Después de más de un año de silencio y aislamiento, Nahuel Gallo habló públicamente sobre los 448 días que permaneció detenido en Venezuela bajo el régimen de Nicolás Maduro. El gendarme argentino relató cómo un viaje previsto para visitar a su familia terminó convirtiéndose en una extensa experiencia de cautiverio marcada, según denunció, por torturas psicológicas, aislamiento y violencia.
Se conocieron detalles de las torturas que sufrió Nahuel Gallo en Venezuela
El gendarme argentino relató por primera vez cómo fue el operativo que derivó en su detención y denunció haber atravesado más de un año de aislamiento, violencia psicológica y malos tratos bajo el régimen de Nicolás Maduro.


El caso comenzó el 8 de diciembre de 2024, cuando Gallo intentó ingresar a Venezuela desde la ciudad colombiana de Cúcuta. Allí, según contó durante una entrevista televisiva, fue interceptado por agentes de civil en el área de Migraciones y sometido a un interrogatorio que rápidamente cambió de tono.
La conversación que desencadenó todo
De acuerdo con el testimonio del gendarme, los agentes de la Dirección General de Contrainteligencia Militar centraron toda la atención en su teléfono celular. Aunque tenía la documentación en regla y contaba con el dinero requerido para permanecer en el país, las autoridades comenzaron a revisar sus conversaciones privadas.

Según explicó, uno de los interrogadores buscó palabras vinculadas a la política venezolana dentro de sus chats personales.

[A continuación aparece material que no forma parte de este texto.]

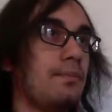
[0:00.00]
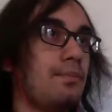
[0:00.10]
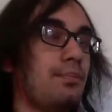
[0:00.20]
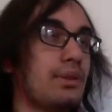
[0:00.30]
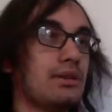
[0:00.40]

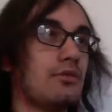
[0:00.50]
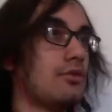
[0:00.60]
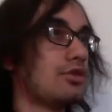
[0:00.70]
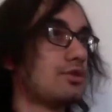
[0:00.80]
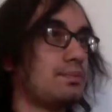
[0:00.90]
But the
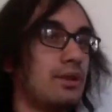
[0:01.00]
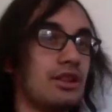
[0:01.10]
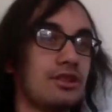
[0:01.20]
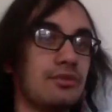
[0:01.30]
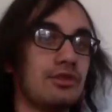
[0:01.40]
worst
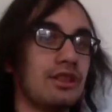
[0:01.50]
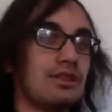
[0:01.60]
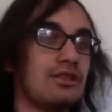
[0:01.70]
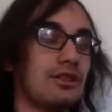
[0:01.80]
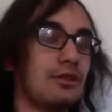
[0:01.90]
possible
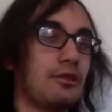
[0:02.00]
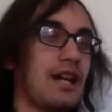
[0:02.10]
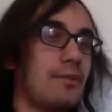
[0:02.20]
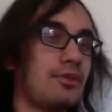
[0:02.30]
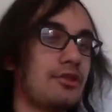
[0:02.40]
case scenario
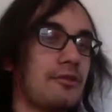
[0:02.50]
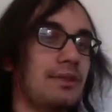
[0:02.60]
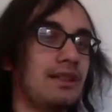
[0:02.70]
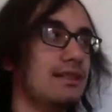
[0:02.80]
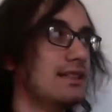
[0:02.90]
happens to him.
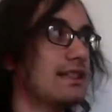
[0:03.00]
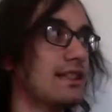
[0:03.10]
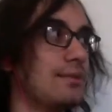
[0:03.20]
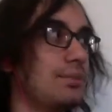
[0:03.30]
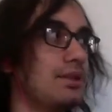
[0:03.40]
He
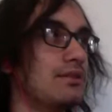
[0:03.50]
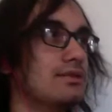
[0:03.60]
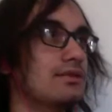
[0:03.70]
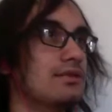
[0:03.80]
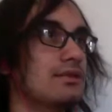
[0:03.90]
ended up
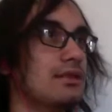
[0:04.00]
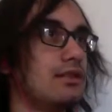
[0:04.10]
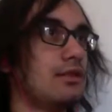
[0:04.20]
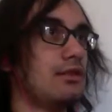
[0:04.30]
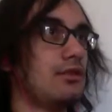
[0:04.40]
in
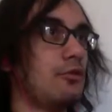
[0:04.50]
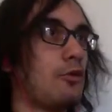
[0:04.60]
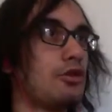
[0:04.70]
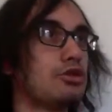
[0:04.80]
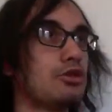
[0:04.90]

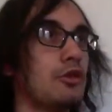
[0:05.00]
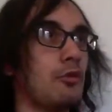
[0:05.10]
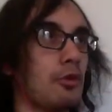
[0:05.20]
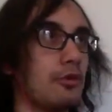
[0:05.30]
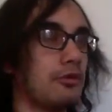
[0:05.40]
World Star
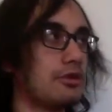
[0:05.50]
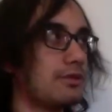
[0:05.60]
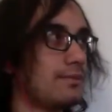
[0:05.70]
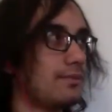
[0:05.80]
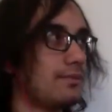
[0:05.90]
World.
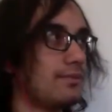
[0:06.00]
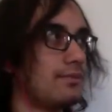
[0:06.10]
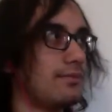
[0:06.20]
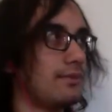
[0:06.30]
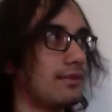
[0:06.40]

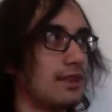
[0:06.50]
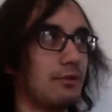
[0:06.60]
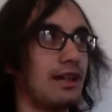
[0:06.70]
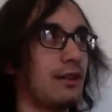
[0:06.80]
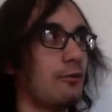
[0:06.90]
That's
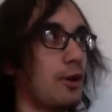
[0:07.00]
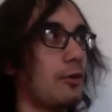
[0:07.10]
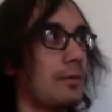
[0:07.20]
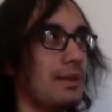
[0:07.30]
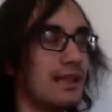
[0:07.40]
why I don't go
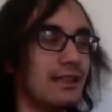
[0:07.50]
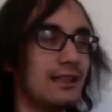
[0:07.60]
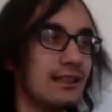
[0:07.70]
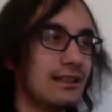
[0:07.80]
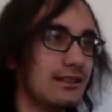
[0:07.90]
to Mickey
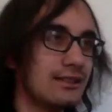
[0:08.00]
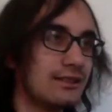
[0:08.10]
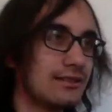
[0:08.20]
D's.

La situación se agravó cuando encontraron referencias a Maduro en conversaciones mantenidas con su esposa.
Gallo recordó que intentó explicar que se trataba de diálogos privados y personales, pero aseguró que eso no modificó el accionar de los agentes.
El hallazgo que cambió su situación
En un primer momento, el argentino afirmó trabajar en la Aduana para evitar revelar su pertenencia a la Gendarmería Nacional. Sin embargo, la situación cambió cuando los agentes encontraron una fotografía que confirmaba su vínculo con la fuerza de seguridad argentina.

A partir de ese momento, según denunció, comenzaron los golpes y un trato mucho más hostil. Relató que le esposaron las manos y los pies, además de cubrirle la cabeza antes de trasladarlo a un centro de detención.
El gendarme aseguró que desde entonces comenzó un período de cautiverio arbitrario que se extendió durante más de un año.
Tortura psicológica
Durante sus 448 días detenido, Gallo afirmó haber permanecido prácticamente incomunicado y sin contacto con el exterior. Contó que desconocía qué ocurría con su esposa y con su hijo, situación que profundizó el impacto emocional del encierro.

En distintos tramos de su relato, denunció haber sufrido agresiones físicas y psicológicas por su condición de argentino y miembro de una fuerza de seguridad.
También describió el penal El Rodeo I como un lugar de “muchísima tortura psicológica”, declaración que ya había realizado en sus primeras apariciones públicas tras recuperar la libertad.
En uno de los momentos más duros de la entrevista, confesó que el aislamiento extremo y la incertidumbre lo llevaron a pensar en quitarse la vida.
El regreso y las denuncias
Luego de recuperar la libertad y regresar a la Argentina, Gallo inició una serie de denuncias vinculadas a las condiciones de detención y a las presuntas torturas sufridas durante el cautiverio.
El gendarme aseguró que todavía atraviesa un proceso de readaptación y que revivir lo ocurrido le provoca un profundo dolor, aunque considera necesario contar su experiencia para visibilizar lo sucedido en las cárceles venezolanas.
Su liberación se produjo luego de permanecer 448 días detenido en Venezuela, donde estuvo incomunicado y sin asistencia legal pública durante gran parte del proceso.